#### Problem:
Copy the records that follow exactly as written, but not their pictures.

-.-.-

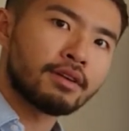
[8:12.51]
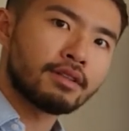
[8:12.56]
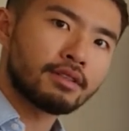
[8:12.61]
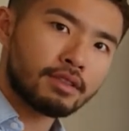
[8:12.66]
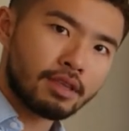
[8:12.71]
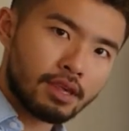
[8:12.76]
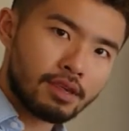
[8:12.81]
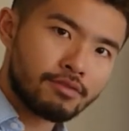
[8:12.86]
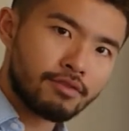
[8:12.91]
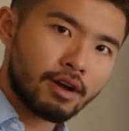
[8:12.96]

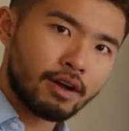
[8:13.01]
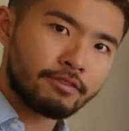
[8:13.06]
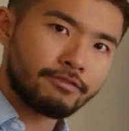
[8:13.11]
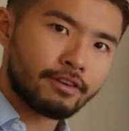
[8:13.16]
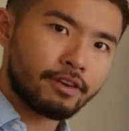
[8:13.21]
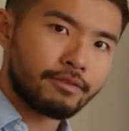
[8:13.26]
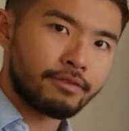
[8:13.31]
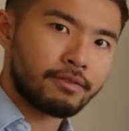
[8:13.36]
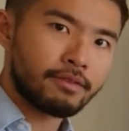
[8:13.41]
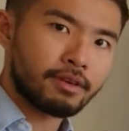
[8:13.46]

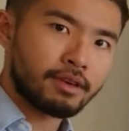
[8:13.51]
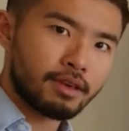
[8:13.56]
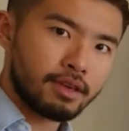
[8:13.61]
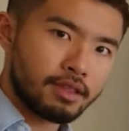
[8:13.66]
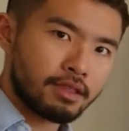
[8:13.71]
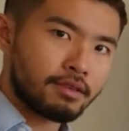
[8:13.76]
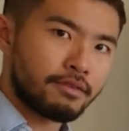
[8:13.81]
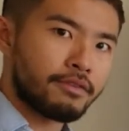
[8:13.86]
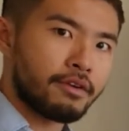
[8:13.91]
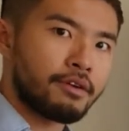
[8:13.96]
destructive
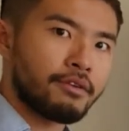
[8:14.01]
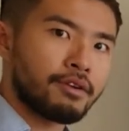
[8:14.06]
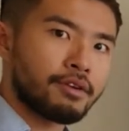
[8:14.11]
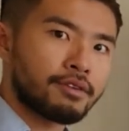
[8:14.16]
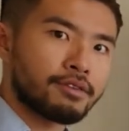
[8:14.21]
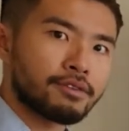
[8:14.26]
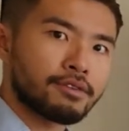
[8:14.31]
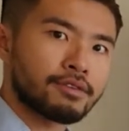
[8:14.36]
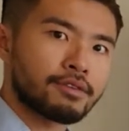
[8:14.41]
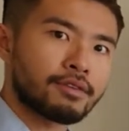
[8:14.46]

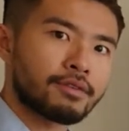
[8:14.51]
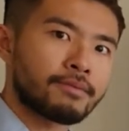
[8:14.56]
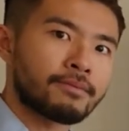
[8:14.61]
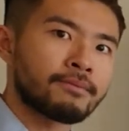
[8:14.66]
interference.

-.-.-

#### Output below:
[8:12.51]
[8:12.56]
[8:12.61]
[8:12.66]
[8:12.71]
[8:12.76]
[8:12.81]
[8:12.86]
[8:12.91]
[8:12.96]

[8:13.01]
[8:13.06]
[8:13.11]
[8:13.16]
[8:13.21]
[8:13.26]
[8:13.31]
[8:13.36]
[8:13.41]
[8:13.46]

[8:13.51]
[8:13.56]
[8:13.61]
[8:13.66]
[8:13.71]
[8:13.76]
[8:13.81]
[8:13.86]
[8:13.91]
[8:13.96]
destructive
[8:14.01]
[8:14.06]
[8:14.11]
[8:14.16]
[8:14.21]
[8:14.26]
[8:14.31]
[8:14.36]
[8:14.41]
[8:14.46]

[8:14.51]
[8:14.56]
[8:14.61]
[8:14.66]
interference.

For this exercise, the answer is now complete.